Профессор, впрочем, подошел к разгадке довольно близко. Он не воспринял всерьез название рассказа (Галант все же не литературовед, а психиатр).

...

Судя по заглавию очерка: «О вреде философии», легко допустить, что Горький обвиняет свое увлечение философией и философскими проблемами в развитии той психической болезни, которою он страдал в 1889/90 годах, и мы имели бы перед собой своего рода «morbus philosophicus». Однако вряд ли Горький сам верил тому, что философия его сделала душевнобольным… Вернее думать, что Горький немного подтрунил над самим собой и дал юмористическое выражение тем напрасным усилиям разрешить неразрешимое (вопрос возникновения мира), которые утомляли его юный ум. Философией же Горький занимался в то время очень мало, и по собственному его признанию не стал читать «Историю философии», которую он достал. Она ему показалась скучной…

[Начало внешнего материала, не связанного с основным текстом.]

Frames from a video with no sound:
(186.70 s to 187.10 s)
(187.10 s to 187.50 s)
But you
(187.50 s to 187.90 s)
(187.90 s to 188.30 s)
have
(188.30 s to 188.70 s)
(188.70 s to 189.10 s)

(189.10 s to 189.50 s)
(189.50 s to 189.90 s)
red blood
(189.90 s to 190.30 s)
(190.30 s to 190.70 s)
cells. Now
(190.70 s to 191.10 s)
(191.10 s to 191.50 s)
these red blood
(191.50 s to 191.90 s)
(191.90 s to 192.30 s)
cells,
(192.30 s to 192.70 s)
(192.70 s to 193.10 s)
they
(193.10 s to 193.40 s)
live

Однако надо заметить, что философия (в прямом смысле) на состояние Горького действительно влияла, давая ему «установку». И философия это была мрачная, давая на выходе лишь «бэд трип». Но концепция влияния «установки» и «обстановки» при приеме психоделиков возникнет только спустя полвека после того, как Галант заинтересовался «делирием Горького», поэтому шансов понять истоки психоза у профессора почти не было. Однако Галант обратил, конечно, внимание на «безумного химика», который обучал Горького философии:

...

Но Горький слушал лекции по философии у знакомого, студента-химика, Николая Захаровича Васильева, большого оригинала, наслаждающегося ломтями ржаного хлеба, посыпанными толстым слоем хинина, и показавшего вообще сильное сродство с различными химическими веществами, которыми он неоднократно отравлял себя, пока не отравился в 1901 г. окончательно индигоидом, работая ассистентом у профессора Коновалова в Киеве. После двух лекций Васильева по философии (одной о демократии и другой об Эмпедокле) Горький спустя несколько дней заболел.

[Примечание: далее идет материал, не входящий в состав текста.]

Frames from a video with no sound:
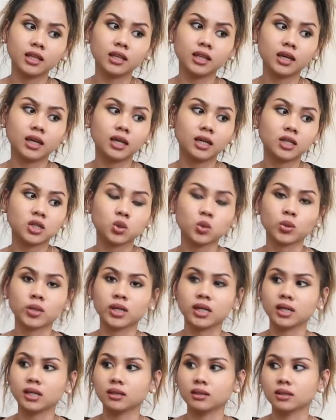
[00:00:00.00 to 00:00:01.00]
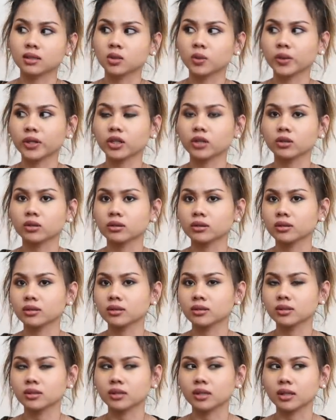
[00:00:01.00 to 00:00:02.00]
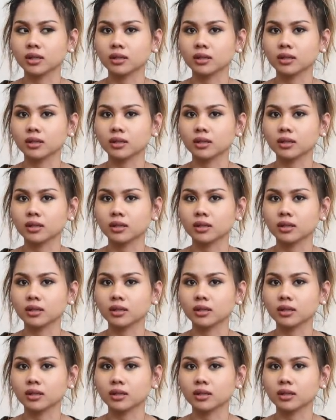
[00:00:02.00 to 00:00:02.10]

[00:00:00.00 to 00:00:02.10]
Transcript: And they're $20,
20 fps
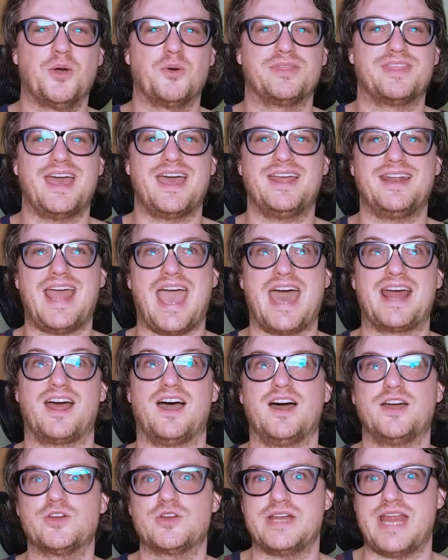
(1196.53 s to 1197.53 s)
then at
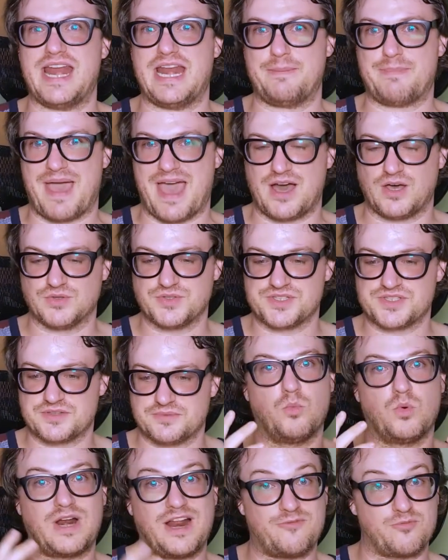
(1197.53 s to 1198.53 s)
180 pounds,
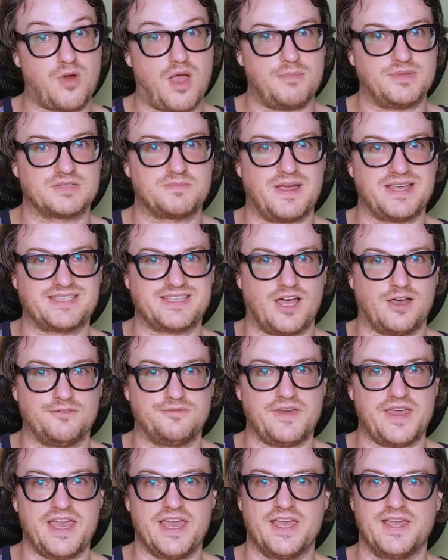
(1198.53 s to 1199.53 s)
what I promised
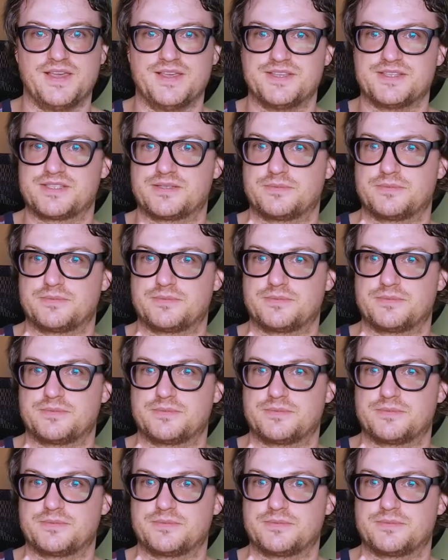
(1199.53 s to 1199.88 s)
myself is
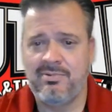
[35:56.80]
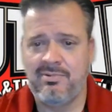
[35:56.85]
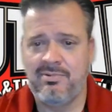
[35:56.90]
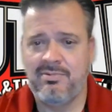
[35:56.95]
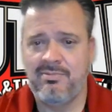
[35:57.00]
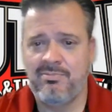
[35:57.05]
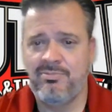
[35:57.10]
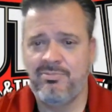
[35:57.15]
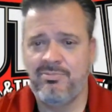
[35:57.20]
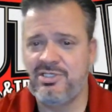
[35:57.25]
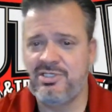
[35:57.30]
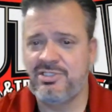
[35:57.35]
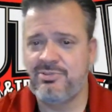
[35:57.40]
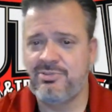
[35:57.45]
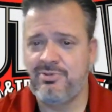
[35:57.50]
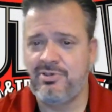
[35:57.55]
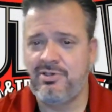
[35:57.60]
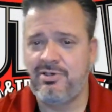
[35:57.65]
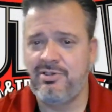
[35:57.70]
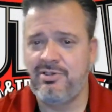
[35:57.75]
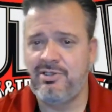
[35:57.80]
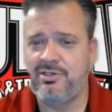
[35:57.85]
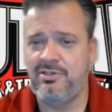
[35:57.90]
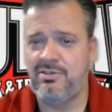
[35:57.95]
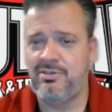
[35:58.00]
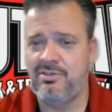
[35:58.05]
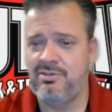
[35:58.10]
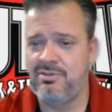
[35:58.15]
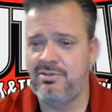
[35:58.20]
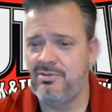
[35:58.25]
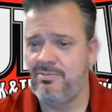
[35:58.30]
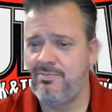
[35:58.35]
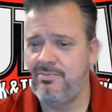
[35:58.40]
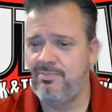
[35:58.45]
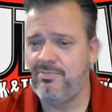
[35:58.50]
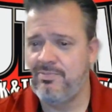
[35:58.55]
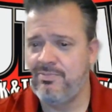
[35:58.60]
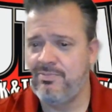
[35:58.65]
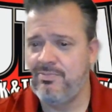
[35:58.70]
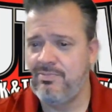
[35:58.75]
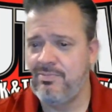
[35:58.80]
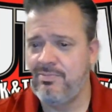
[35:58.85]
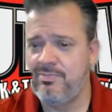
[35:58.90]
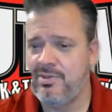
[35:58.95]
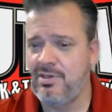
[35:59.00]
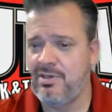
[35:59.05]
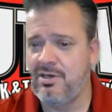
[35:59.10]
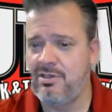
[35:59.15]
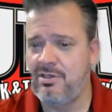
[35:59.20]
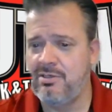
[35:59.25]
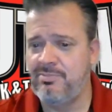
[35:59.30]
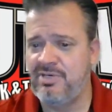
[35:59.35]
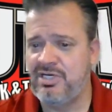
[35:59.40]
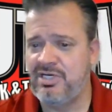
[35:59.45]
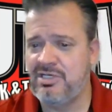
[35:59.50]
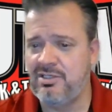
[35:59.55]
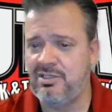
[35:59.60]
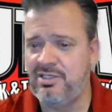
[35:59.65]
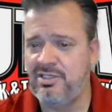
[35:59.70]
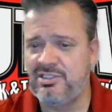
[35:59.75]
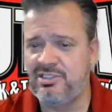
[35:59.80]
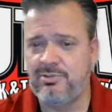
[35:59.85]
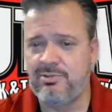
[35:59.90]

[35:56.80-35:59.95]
put this one on your bucket list, one of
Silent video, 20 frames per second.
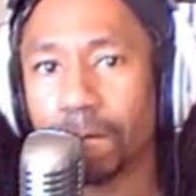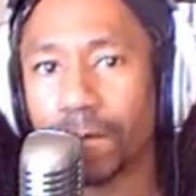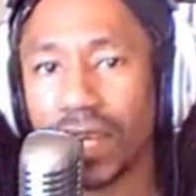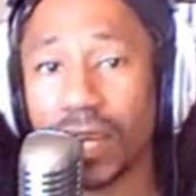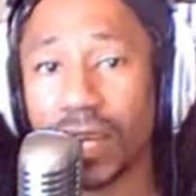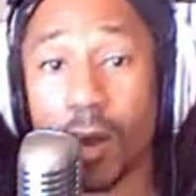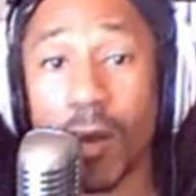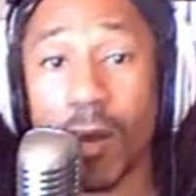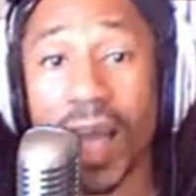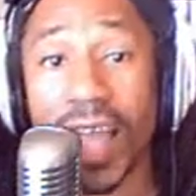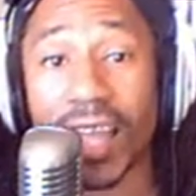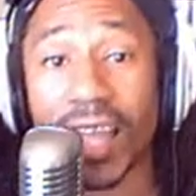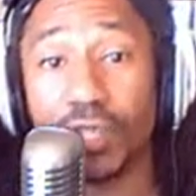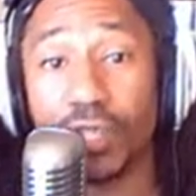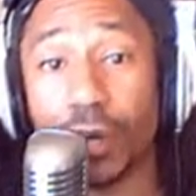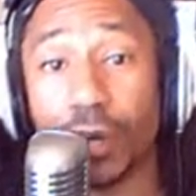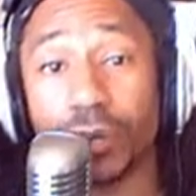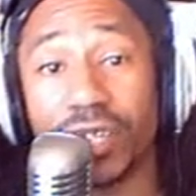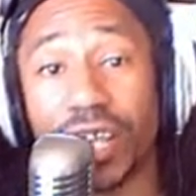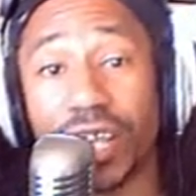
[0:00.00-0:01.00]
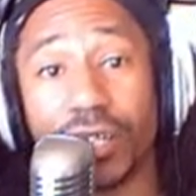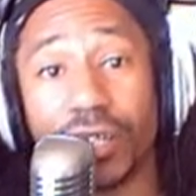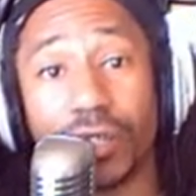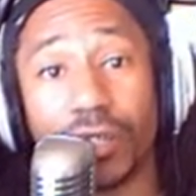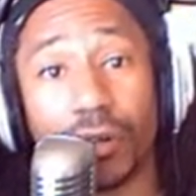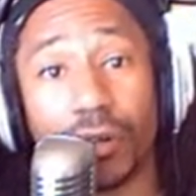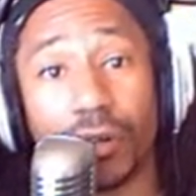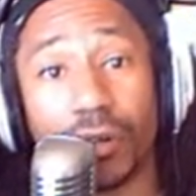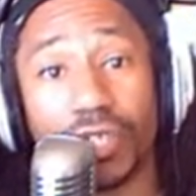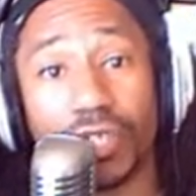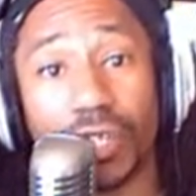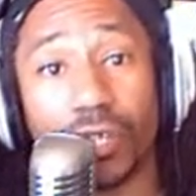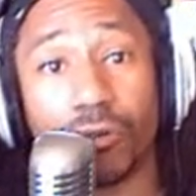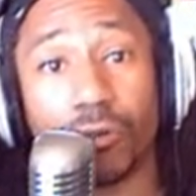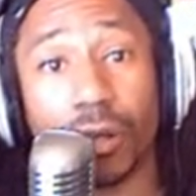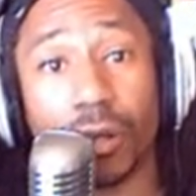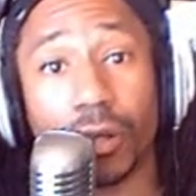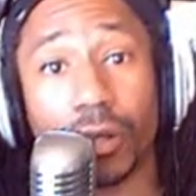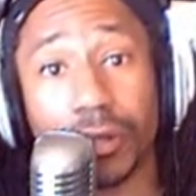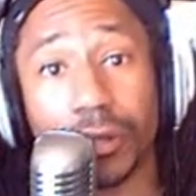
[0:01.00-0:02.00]
Now, I don't indulge in
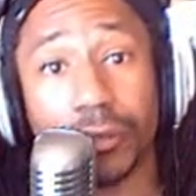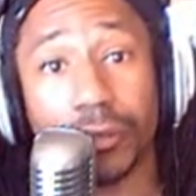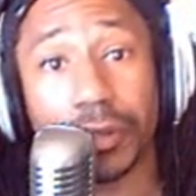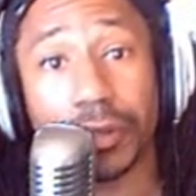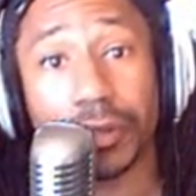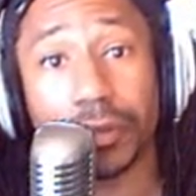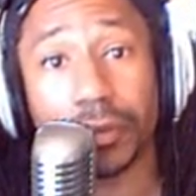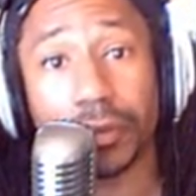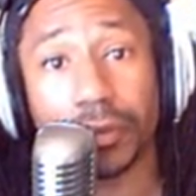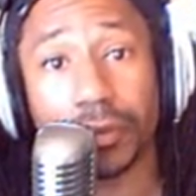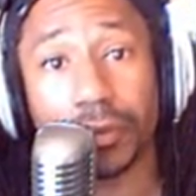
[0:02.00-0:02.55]
drug use.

Оставалось сделать очевидный вывод о том, какой именно «философией» химик окармливал Горького, но тут Галант остановился, не видя подходящих ингредиентов для объяснения «лихорадочного делирия» (один хинин на эту роль не подходил). С диссертацией Реформатского Галант, очевидно, знаком не был (да и далеко не факт, что она навела бы его на какие-то мысли), а других подобных работ в то время практически еще не было. Нам же, читавшим хотя бы Хофманна и понимающим, что Горький описывает «кислотный трип», а не некий мифический «лихорадочный делирий», значительно легче понять, что произошло (современные психиатры видят у Горького онейроидный синдром, но постановки диагноза осторожно избегают). К тому же мы знаем, что такое флешбек, и можем объяснить затянувшиеся видения. Впрочем, в данном случае длительность и повторяемость видений была в основном вызвана другим обстоятельством — химика Васильева вызвали в Москву, и он, как пишет Горький, «уехал, посоветовав мне не заниматься философией до его возвращения». Однако любознательный Алеша Пешков не стал дожидаться возвращения «учителя» и продолжил регулярное потребление «философии» самостоятельно. Он прямо пишет об этом: «но я был храбр, решил дойти до конца страха». Так что же это была за «философия»?